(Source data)
◇ ◇ ◇ ◇ ◇

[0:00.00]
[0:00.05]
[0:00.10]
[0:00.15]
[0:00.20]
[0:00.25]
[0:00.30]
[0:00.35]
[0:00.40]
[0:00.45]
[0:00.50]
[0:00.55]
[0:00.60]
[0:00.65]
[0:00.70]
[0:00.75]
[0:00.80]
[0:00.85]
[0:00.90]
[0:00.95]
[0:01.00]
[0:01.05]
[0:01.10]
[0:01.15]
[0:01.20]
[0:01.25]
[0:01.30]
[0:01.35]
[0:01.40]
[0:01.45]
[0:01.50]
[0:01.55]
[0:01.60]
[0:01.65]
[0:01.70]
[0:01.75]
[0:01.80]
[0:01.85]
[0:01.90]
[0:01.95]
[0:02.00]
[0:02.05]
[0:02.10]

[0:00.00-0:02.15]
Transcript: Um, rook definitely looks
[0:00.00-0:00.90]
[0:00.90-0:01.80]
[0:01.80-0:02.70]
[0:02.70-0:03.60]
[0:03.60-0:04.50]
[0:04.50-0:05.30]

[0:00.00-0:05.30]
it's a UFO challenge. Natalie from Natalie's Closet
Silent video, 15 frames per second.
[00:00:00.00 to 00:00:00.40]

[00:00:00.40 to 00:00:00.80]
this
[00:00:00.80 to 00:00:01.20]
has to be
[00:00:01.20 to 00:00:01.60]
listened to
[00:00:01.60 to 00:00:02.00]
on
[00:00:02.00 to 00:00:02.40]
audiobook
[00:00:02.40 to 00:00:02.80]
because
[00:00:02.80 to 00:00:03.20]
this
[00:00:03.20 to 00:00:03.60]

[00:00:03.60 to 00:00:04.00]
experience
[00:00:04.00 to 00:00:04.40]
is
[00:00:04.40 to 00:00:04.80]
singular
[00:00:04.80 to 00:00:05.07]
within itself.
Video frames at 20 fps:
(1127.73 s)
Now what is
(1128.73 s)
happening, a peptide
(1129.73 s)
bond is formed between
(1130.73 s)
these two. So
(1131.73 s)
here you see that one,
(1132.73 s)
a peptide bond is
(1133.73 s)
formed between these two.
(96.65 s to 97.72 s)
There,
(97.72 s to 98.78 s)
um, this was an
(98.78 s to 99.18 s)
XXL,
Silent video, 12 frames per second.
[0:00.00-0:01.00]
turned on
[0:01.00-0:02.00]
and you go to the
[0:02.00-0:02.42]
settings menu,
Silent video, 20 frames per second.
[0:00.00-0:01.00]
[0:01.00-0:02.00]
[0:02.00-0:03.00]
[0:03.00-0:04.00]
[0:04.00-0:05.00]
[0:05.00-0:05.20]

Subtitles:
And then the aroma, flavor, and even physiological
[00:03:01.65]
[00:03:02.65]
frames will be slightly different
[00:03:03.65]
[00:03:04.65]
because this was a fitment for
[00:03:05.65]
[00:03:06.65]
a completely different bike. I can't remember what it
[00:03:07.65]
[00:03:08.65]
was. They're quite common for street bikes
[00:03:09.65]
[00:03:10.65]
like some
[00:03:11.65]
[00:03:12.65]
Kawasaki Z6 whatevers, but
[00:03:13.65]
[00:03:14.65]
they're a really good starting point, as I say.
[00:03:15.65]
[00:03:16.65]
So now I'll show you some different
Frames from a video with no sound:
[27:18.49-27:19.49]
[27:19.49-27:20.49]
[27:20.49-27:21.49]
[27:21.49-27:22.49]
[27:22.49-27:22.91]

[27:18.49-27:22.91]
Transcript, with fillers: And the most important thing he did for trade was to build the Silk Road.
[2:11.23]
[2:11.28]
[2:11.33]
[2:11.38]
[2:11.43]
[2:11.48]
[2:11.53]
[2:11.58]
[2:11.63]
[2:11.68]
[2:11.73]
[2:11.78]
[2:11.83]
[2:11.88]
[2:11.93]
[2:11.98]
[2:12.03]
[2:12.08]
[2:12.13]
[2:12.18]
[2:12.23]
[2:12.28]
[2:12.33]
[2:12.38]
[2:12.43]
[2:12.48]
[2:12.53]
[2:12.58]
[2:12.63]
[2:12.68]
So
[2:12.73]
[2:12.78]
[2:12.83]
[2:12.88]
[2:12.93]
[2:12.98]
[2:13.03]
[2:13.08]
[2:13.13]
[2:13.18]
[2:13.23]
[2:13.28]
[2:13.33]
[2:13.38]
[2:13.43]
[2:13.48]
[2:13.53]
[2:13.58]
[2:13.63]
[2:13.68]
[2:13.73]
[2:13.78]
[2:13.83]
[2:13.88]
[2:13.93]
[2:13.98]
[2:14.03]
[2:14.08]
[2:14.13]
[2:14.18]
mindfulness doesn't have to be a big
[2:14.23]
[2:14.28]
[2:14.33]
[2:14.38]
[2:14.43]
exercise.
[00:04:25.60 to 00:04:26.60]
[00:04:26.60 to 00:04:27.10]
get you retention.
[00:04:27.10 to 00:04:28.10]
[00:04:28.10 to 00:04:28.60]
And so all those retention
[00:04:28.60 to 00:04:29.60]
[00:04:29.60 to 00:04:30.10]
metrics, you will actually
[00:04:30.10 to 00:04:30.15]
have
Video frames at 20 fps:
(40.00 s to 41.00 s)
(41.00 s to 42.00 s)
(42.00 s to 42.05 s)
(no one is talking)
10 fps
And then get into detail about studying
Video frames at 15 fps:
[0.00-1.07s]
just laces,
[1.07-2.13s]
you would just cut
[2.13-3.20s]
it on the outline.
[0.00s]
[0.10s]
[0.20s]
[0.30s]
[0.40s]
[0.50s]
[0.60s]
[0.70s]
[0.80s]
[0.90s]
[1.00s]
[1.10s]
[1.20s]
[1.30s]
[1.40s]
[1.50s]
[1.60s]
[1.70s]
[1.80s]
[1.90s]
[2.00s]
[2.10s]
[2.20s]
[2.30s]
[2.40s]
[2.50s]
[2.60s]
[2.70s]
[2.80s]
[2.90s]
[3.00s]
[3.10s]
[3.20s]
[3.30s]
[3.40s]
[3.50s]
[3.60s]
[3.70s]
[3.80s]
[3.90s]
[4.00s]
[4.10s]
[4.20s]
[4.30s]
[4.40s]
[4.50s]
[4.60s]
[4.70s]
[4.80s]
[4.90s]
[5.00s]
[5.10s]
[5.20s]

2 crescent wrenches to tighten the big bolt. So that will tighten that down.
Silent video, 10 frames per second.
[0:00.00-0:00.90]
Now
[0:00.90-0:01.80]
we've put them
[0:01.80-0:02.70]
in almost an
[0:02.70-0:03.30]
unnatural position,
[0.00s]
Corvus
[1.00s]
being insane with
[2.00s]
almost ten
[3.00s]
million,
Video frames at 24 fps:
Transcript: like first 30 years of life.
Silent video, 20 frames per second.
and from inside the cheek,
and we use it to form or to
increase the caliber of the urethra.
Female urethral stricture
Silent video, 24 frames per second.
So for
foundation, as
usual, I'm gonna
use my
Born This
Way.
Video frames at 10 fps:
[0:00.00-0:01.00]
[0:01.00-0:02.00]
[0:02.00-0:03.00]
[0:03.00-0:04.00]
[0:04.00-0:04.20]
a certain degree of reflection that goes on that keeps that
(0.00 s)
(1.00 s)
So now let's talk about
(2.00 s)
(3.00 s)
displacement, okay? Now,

◇ ◇ ◇ ◇ ◇

*Task to carry out*. Each entry, from start to finish, must be restated exactly.

*Task answer*.
[0:00.00]
[0:00.05]
[0:00.10]
[0:00.15]
[0:00.20]
[0:00.25]
[0:00.30]
[0:00.35]
[0:00.40]
[0:00.45]
[0:00.50]
[0:00.55]
[0:00.60]
[0:00.65]
[0:00.70]
[0:00.75]
[0:00.80]
[0:00.85]
[0:00.90]
[0:00.95]
[0:01.00]
[0:01.05]
[0:01.10]
[0:01.15]
[0:01.20]
[0:01.25]
[0:01.30]
[0:01.35]
[0:01.40]
[0:01.45]
[0:01.50]
[0:01.55]
[0:01.60]
[0:01.65]
[0:01.70]
[0:01.75]
[0:01.80]
[0:01.85]
[0:01.90]
[0:01.95]
[0:02.00]
[0:02.05]
[0:02.10]

[0:00.00-0:02.15]
Transcript: Um, rook definitely looks
[0:00.00-0:00.90]
[0:00.90-0:01.80]
[0:01.80-0:02.70]
[0:02.70-0:03.60]
[0:03.60-0:04.50]
[0:04.50-0:05.30]

[0:00.00-0:05.30]
it's a UFO challenge. Natalie from Natalie's Closet
Silent video, 15 frames per second.
[00:00:00.00 to 00:00:00.40]

[00:00:00.40 to 00:00:00.80]
this
[00:00:00.80 to 00:00:01.20]
has to be
[00:00:01.20 to 00:00:01.60]
listened to
[00:00:01.60 to 00:00:02.00]
on
[00:00:02.00 to 00:00:02.40]
audiobook
[00:00:02.40 to 00:00:02.80]
because
[00:00:02.80 to 00:00:03.20]
this
[00:00:03.20 to 00:00:03.60]

[00:00:03.60 to 00:00:04.00]
experience
[00:00:04.00 to 00:00:04.40]
is
[00:00:04.40 to 00:00:04.80]
singular
[00:00:04.80 to 00:00:05.07]
within itself.
Video frames at 20 fps:
(1127.73 s)
Now what is
(1128.73 s)
happening, a peptide
(1129.73 s)
bond is formed between
(1130.73 s)
these two. So
(1131.73 s)
here you see that one,
(1132.73 s)
a peptide bond is
(1133.73 s)
formed between these two.
(96.65 s to 97.72 s)
There,
(97.72 s to 98.78 s)
um, this was an
(98.78 s to 99.18 s)
XXL,
Silent video, 12 frames per second.
[0:00.00-0:01.00]
turned on
[0:01.00-0:02.00]
and you go to the
[0:02.00-0:02.42]
settings menu,
Silent video, 20 frames per second.
[0:00.00-0:01.00]
[0:01.00-0:02.00]
[0:02.00-0:03.00]
[0:03.00-0:04.00]
[0:04.00-0:05.00]
[0:05.00-0:05.20]

Subtitles:
And then the aroma, flavor, and even physiological
[00:03:01.65]
[00:03:02.65]
frames will be slightly different
[00:03:03.65]
[00:03:04.65]
because this was a fitment for
[00:03:05.65]
[00:03:06.65]
a completely different bike. I can't remember what it
[00:03:07.65]
[00:03:08.65]
was. They're quite common for street bikes
[00:03:09.65]
[00:03:10.65]
like some
[00:03:11.65]
[00:03:12.65]
Kawasaki Z6 whatevers, but
[00:03:13.65]
[00:03:14.65]
they're a really good starting point, as I say.
[00:03:15.65]
[00:03:16.65]
So now I'll show you some different
Frames from a video with no sound:
[27:18.49-27:19.49]
[27:19.49-27:20.49]
[27:20.49-27:21.49]
[27:21.49-27:22.49]
[27:22.49-27:22.91]

[27:18.49-27:22.91]
Transcript, with fillers: And the most important thing he did for trade was to build the Silk Road.
[2:11.23]
[2:11.28]
[2:11.33]
[2:11.38]
[2:11.43]
[2:11.48]
[2:11.53]
[2:11.58]
[2:11.63]
[2:11.68]
[2:11.73]
[2:11.78]
[2:11.83]
[2:11.88]
[2:11.93]
[2:11.98]
[2:12.03]
[2:12.08]
[2:12.13]
[2:12.18]
[2:12.23]
[2:12.28]
[2:12.33]
[2:12.38]
[2:12.43]
[2:12.48]
[2:12.53]
[2:12.58]
[2:12.63]
[2:12.68]
So
[2:12.73]
[2:12.78]
[2:12.83]
[2:12.88]
[2:12.93]
[2:12.98]
[2:13.03]
[2:13.08]
[2:13.13]
[2:13.18]
[2:13.23]
[2:13.28]
[2:13.33]
[2:13.38]
[2:13.43]
[2:13.48]
[2:13.53]
[2:13.58]
[2:13.63]
[2:13.68]
[2:13.73]
[2:13.78]
[2:13.83]
[2:13.88]
[2:13.93]
[2:13.98]
[2:14.03]
[2:14.08]
[2:14.13]
[2:14.18]
mindfulness doesn't have to be a big
[2:14.23]
[2:14.28]
[2:14.33]
[2:14.38]
[2:14.43]
exercise.
[00:04:25.60 to 00:04:26.60]
[00:04:26.60 to 00:04:27.10]
get you retention.
[00:04:27.10 to 00:04:28.10]
[00:04:28.10 to 00:04:28.60]
And so all those retention
[00:04:28.60 to 00:04:29.60]
[00:04:29.60 to 00:04:30.10]
metrics, you will actually
[00:04:30.10 to 00:04:30.15]
have
Video frames at 20 fps:
(40.00 s to 41.00 s)
(41.00 s to 42.00 s)
(42.00 s to 42.05 s)
(no one is talking)
10 fps
And then get into detail about studying
Video frames at 15 fps:
[0.00-1.07s]
just laces,
[1.07-2.13s]
you would just cut
[2.13-3.20s]
it on the outline.
[0.00s]
[0.10s]
[0.20s]
[0.30s]
[0.40s]
[0.50s]
[0.60s]
[0.70s]
[0.80s]
[0.90s]
[1.00s]
[1.10s]
[1.20s]
[1.30s]
[1.40s]
[1.50s]
[1.60s]
[1.70s]
[1.80s]
[1.90s]
[2.00s]
[2.10s]
[2.20s]
[2.30s]
[2.40s]
[2.50s]
[2.60s]
[2.70s]
[2.80s]
[2.90s]
[3.00s]
[3.10s]
[3.20s]
[3.30s]
[3.40s]
[3.50s]
[3.60s]
[3.70s]
[3.80s]
[3.90s]
[4.00s]
[4.10s]
[4.20s]
[4.30s]
[4.40s]
[4.50s]
[4.60s]
[4.70s]
[4.80s]
[4.90s]
[5.00s]
[5.10s]
[5.20s]

2 crescent wrenches to tighten the big bolt. So that will tighten that down.
Silent video, 10 frames per second.
[0:00.00-0:00.90]
Now
[0:00.90-0:01.80]
we've put them
[0:01.80-0:02.70]
in almost an
[0:02.70-0:03.30]
unnatural position,
[0.00s]
Corvus
[1.00s]
being insane with
[2.00s]
almost ten
[3.00s]
million,
Video frames at 24 fps:
Transcript: like first 30 years of life.
Silent video, 20 frames per second.
and from inside the cheek,
and we use it to form or to
increase the caliber of the urethra.
Female urethral stricture
Silent video, 24 frames per second.
So for
foundation, as
usual, I'm gonna
use my
Born This
Way.
Video frames at 10 fps:
[0:00.00-0:01.00]
[0:01.00-0:02.00]
[0:02.00-0:03.00]
[0:03.00-0:04.00]
[0:04.00-0:04.20]
a certain degree of reflection that goes on that keeps that
(0.00 s)
(1.00 s)
So now let's talk about
(2.00 s)
(3.00 s)
displacement, okay? Now,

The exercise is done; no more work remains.